TASK ITEM:
With the pictures excluded, repeat every entry exactly.

INFORMATION PROVIDED:
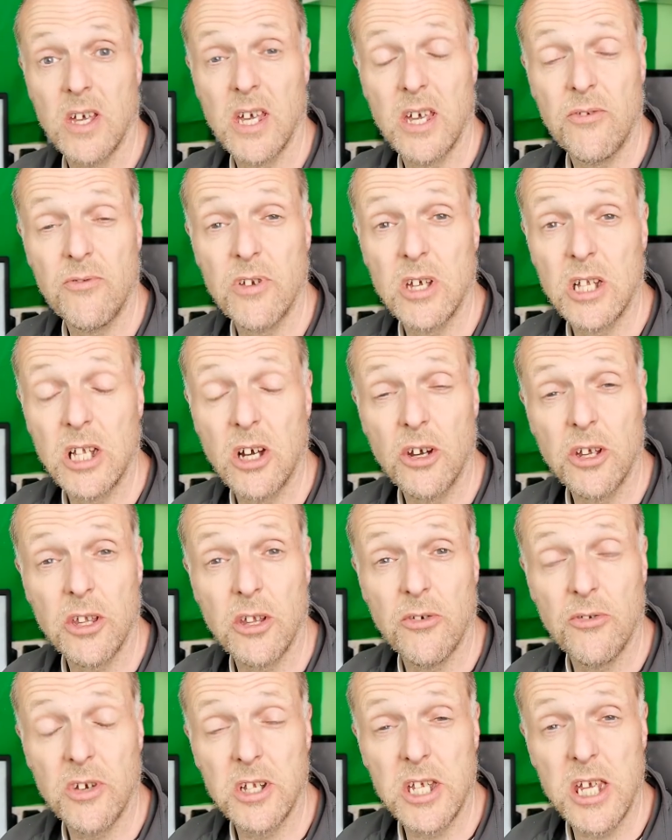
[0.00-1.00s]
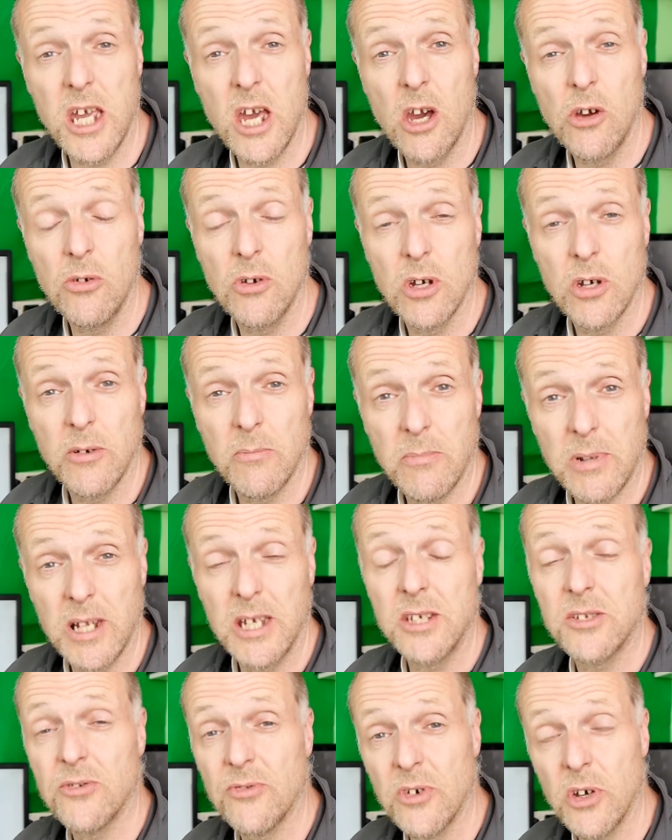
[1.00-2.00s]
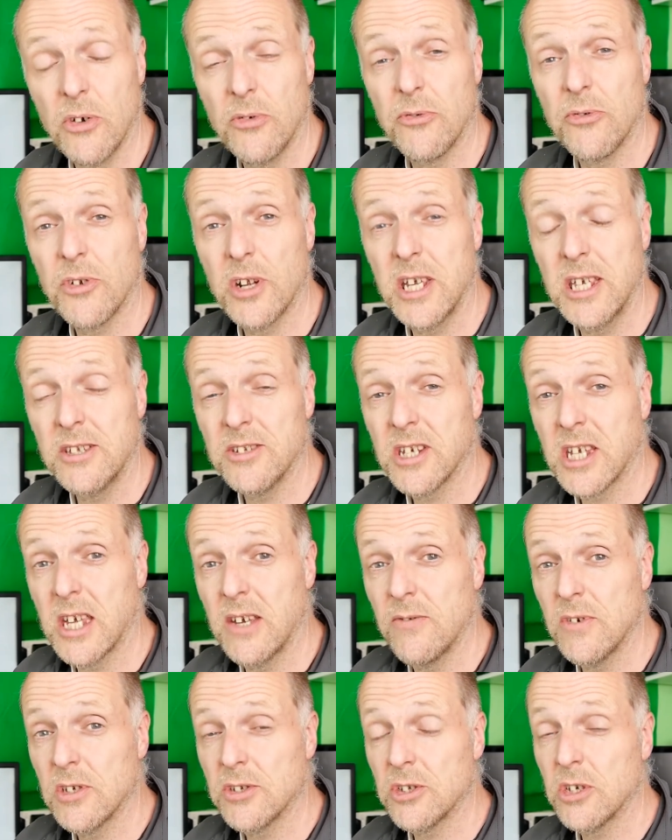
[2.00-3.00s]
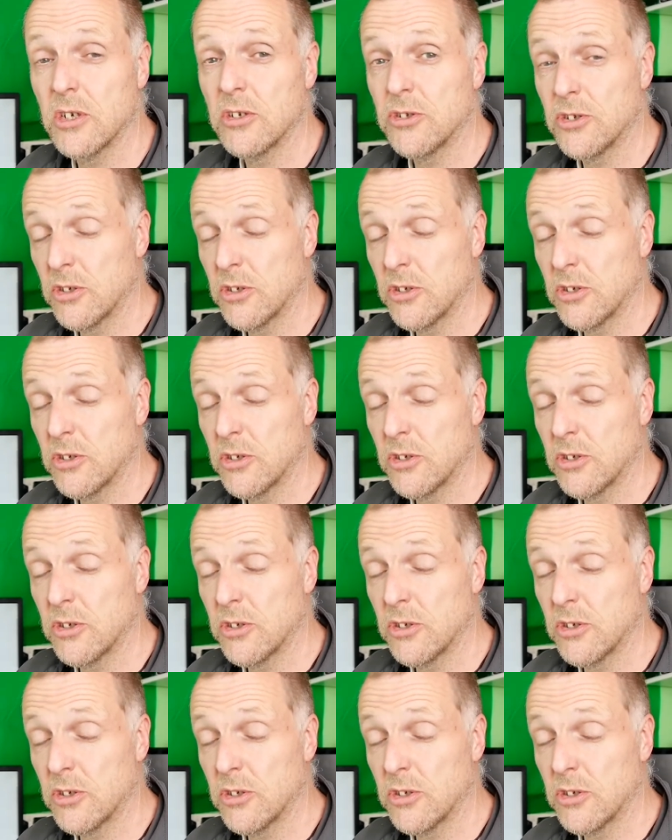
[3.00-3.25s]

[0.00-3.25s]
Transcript: If you like the video, please feel free to give us a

OUTPUT:
[0.00-1.00s]
[1.00-2.00s]
[2.00-3.00s]
[3.00-3.25s]

[0.00-3.25s]
Transcript: If you like the video, please feel free to give us a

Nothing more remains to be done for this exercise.